As Partnership will not be dissolved, the amendment and restatement of the Deed (renamed the Partnership x Deed) will not cause a balancing adjustment event to occur under subsection 40-295(2) because a change will not occur in the holding of any depreciating asset.
Division 43
As the Partnership is a general law partnership, structural improvements would be partnership assets and owned by the partnership.
Section 43-10 provides that you can deduct an amount for capital works (as defined in section 43-20) for an income year if the capital works have a "construction expenditure area", there is a pool of construction expenditure for that area, and you use "your area" in the income year in a prescribed manner. Under section 43-15, the amount you can deduct is a portion of "your construction expenditure".
Subsection 43-75(1) defines the "construction expenditure area" of capital works begun after 30 June 1997 as the part of the capital works on which the construction expenditure was incurred that, at the time when it was incurred by an entity, was to be owned or leased by the entity or held by the entity under a "quasi-ownership right" over land granted by an exempt Australian government agency or an exempt foreign government agency.
For entities that do not own part of the construction expenditure area, such as the Partnership which holds the relevant land on which the construction expenditure was incurred under a lease from the Crown in right of the Australian State of x, subsection 43-120(1) provides that "your area" is the part of the construction expenditure area that you lease, or hold under a quasi-ownership right over land granted by an exempt Australian government agency or an exempt foreign government agency, and that:
(a) is attributable to a pool of construction expenditure that you incurred; and
(b) you have continuously leased or held since the construction was completed.

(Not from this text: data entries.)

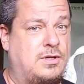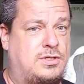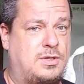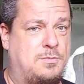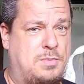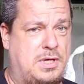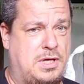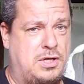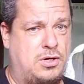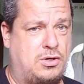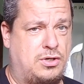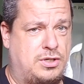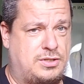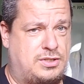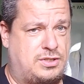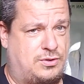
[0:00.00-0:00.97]
to be
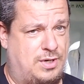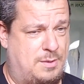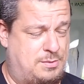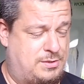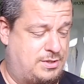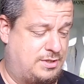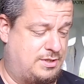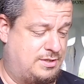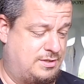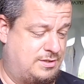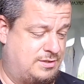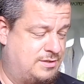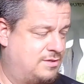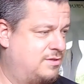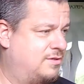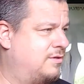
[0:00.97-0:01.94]
your description.
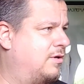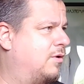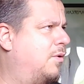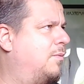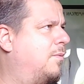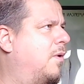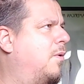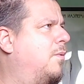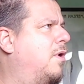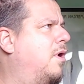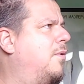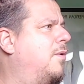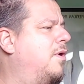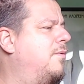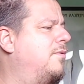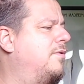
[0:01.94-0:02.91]
Whoa, whoa, whoa,
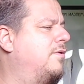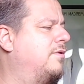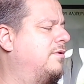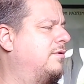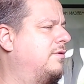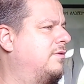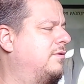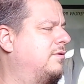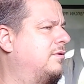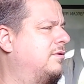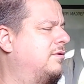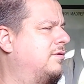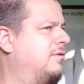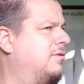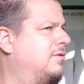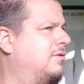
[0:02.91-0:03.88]
whoa.
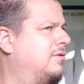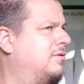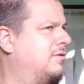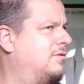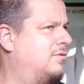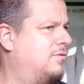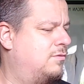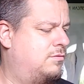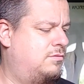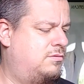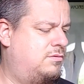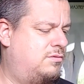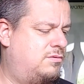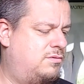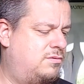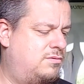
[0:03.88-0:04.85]

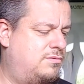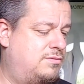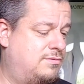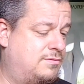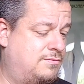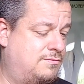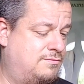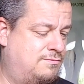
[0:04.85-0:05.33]
Ooh. Mm.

Under subsection 995-1(1), a "quasi-ownership right" over land means:
(a) a lease of the land; or
(b) an easement in connection with the land; or
(c) any other right, power or privilege over the land, or in connection with the land.

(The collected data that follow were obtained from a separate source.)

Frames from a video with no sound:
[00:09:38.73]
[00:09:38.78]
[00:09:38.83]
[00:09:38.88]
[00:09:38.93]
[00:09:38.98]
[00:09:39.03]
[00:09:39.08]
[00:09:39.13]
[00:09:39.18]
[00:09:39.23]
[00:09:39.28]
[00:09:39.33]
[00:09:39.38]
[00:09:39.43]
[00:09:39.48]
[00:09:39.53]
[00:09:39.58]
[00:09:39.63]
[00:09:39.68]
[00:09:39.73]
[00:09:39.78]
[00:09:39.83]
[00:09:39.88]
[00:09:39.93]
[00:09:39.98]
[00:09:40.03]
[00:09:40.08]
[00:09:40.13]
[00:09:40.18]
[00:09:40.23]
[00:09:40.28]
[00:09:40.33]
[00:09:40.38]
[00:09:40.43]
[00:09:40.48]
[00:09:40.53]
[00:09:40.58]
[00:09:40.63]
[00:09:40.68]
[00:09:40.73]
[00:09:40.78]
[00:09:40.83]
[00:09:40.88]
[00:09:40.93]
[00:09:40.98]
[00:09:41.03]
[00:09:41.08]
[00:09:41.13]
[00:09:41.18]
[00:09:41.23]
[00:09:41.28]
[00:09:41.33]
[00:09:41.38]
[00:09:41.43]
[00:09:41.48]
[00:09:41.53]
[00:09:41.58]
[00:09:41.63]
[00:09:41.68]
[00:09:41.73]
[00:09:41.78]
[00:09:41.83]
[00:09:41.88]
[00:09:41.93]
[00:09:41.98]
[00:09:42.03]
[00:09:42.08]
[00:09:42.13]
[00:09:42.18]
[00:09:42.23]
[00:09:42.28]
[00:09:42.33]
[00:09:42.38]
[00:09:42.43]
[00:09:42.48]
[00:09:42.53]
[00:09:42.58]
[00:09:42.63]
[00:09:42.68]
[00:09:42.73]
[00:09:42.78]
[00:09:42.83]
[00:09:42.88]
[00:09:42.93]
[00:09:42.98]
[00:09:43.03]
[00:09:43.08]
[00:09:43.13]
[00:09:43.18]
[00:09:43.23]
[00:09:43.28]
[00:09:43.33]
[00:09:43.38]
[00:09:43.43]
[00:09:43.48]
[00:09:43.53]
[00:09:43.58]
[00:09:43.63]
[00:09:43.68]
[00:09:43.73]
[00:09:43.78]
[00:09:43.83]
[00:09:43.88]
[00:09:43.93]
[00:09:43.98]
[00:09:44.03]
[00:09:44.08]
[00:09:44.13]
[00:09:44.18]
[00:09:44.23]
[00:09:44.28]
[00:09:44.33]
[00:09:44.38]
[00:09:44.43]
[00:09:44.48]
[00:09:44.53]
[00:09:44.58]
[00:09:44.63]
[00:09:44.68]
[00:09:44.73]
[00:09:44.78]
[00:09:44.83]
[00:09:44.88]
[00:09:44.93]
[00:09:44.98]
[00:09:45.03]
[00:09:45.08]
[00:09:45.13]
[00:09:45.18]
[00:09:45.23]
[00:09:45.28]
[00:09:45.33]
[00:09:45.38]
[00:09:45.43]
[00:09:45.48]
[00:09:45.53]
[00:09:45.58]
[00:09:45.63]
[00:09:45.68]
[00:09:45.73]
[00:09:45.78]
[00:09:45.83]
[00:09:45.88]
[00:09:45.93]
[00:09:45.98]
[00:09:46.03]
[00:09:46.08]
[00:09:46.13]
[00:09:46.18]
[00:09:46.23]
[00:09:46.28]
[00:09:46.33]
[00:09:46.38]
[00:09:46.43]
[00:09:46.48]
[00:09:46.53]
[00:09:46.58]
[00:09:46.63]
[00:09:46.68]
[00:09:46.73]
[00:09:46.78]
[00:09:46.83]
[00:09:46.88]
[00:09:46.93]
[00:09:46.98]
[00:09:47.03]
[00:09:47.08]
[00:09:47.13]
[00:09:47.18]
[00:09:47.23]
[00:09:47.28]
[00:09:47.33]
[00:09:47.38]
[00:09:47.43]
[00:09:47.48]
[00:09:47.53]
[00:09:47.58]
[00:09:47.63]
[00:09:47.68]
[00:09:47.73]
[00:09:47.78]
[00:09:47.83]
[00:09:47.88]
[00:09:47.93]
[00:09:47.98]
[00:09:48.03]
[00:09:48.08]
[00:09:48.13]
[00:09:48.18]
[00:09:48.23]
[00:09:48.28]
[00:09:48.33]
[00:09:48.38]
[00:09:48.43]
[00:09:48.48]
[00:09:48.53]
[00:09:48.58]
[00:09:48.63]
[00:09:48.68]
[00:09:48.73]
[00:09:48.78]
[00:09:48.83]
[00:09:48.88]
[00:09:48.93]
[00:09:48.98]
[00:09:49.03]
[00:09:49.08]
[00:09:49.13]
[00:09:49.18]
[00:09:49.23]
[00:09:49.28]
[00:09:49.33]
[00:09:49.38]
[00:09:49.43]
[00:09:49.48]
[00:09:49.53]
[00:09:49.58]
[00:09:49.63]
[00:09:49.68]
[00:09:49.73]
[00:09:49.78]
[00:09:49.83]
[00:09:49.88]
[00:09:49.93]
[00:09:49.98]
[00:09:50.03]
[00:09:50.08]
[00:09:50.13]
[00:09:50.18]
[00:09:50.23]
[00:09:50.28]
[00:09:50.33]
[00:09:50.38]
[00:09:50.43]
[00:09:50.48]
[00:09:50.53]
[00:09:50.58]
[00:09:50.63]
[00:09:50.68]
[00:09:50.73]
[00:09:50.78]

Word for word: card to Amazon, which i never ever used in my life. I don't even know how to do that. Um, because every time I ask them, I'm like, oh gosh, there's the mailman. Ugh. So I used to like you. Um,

Under subsection 43-120(3), "your construction expenditure" is the portion of the pool of construction expenditure that is attributable to your area.
When there is a change in the entity that holds the quasi-ownership right, such as when a partnership is dissolved, the entity will cease to be eligible for a deduction for capital works under Division 43 of the ITAA 1997.
As Partnership will not be dissolved, the amendment and restatement of the Deed (renamed the Partnership x Deed) will not cause a change in the interests in the capital works, or a change in the existing holder of the quasi-ownership right for the purposes of section 43-120. Therefore, Partnership will continue to be eligible for a deduction for capital works under Division 43 of the ITAA 1997.